Inflation set to ease back further thanks to steep falls in fuel prices
Falling fuel prices are expected to have helped UK inflation ease back again last month as Wednesday’s official figures are set to offer further signs that the peak of the cost of living crisis has passed.
The Office for National Statistics (ONS) is set to show the rate of Consumer Prices Index (CPI) inflation falling to 10.5% last month from 10.7% in November, according to most economists.
It is thought that sharp drops in the prices at petrol pumps is behind the expected decline, which would mark the second month in a row that the rate of inflation has dropped back.
CPI has eased since the eye-watering 41-year high of 11.1% seen in October, when soaring energy bills pushed up the cost of living.
Samuel Tombs at Pantheon Macroeconomics is pencilling in an even greater fall in CPI for December, to 10.3% as he said the figures will “provide more evidence that price rises are slowing”.
He added that there may be some relief in store for households, who have faced sky-high bills for their weekly shop, saying that the report should “bring signs that the surge in food prices is petering out”.
It comes after Britons have been hit by steadily rising inflation throughout 2022 as the cost of living crisis peaked, pushed higher by rocketing energy bills, while essentials have also jumped higher across the board.

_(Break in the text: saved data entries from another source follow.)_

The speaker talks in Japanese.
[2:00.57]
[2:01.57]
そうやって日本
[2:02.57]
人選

For December, we expect the biggest influence to be petrol prices, which declined by close to 5% on the month, against a flat outturn 12 months earlier
Food and drink prices hit 16.4% in November – the highest for 45 years – adding to the strain felt by families across the UK.
Investec economist Philip Shaw said: “For December, we expect the biggest influence to be petrol prices, which declined by close to 5% on the month, against a flat outturn 12 months earlier.

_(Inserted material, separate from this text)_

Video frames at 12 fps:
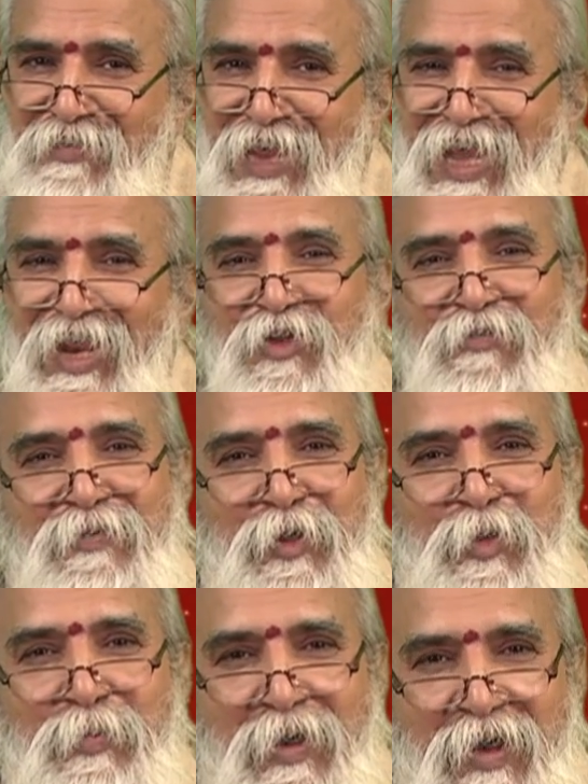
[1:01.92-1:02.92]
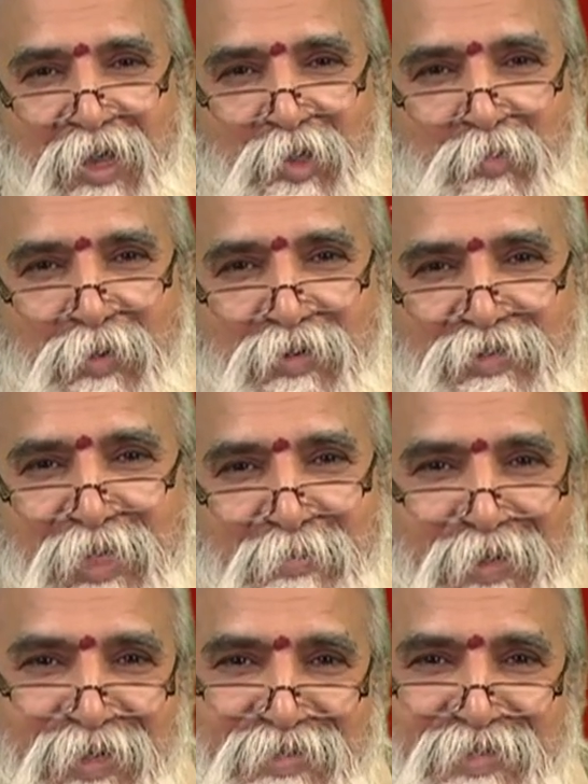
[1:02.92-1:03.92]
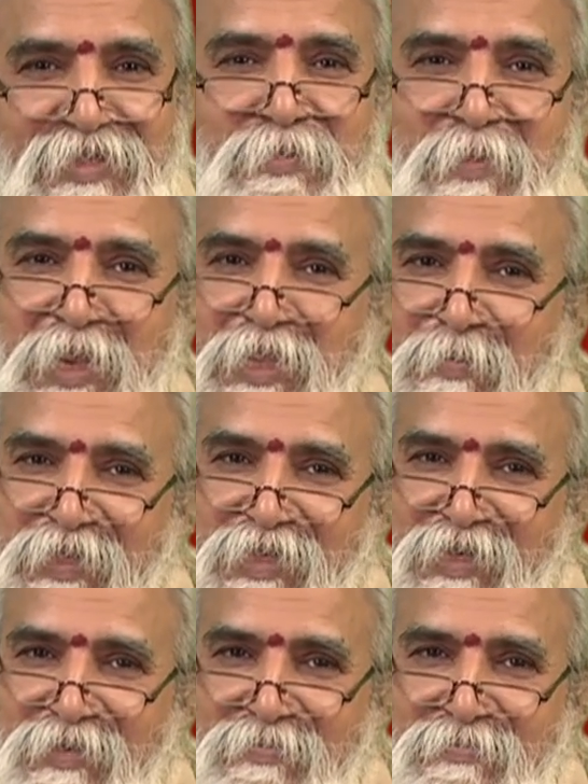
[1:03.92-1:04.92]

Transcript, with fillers: వేలకు వేలు మహాత్ములకు జన్మనిచ్చింది భరతమాత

“In addition clothing and footwear prices may also have fallen back as retailers returned to seasonal discounting.
He added: “An important factor will be the behaviour of food prices… We are building in some moderation in annual food price inflation this time, partly on the recovery in sterling but also due to the continuing weakness in wholesale food prices over the past six months, particularly grain costs.”
But experts believe the marked slowdown in the rate of inflation is unlikely to stop the Bank of England from hiking interest rates once more at its February meeting as it looks to rein in wider cost pressures in the economy, with workers still demanding higher wages.
Mr Tombs is forecasting another 50 basis points rise next month, which would take rates from 3.5% to 4%.
He said: “December’s CPI data should enable the MPC (Monetary Policy Committee) to revise down its forecast for CPI inflation materially next month.
“But with year-over-year growth in wages still too rapid, we think it will press on and raise Bank Rate by 50 basis points in February, before standing pat in March, when clearer evidence should have emerged that labour market slack is increasing.”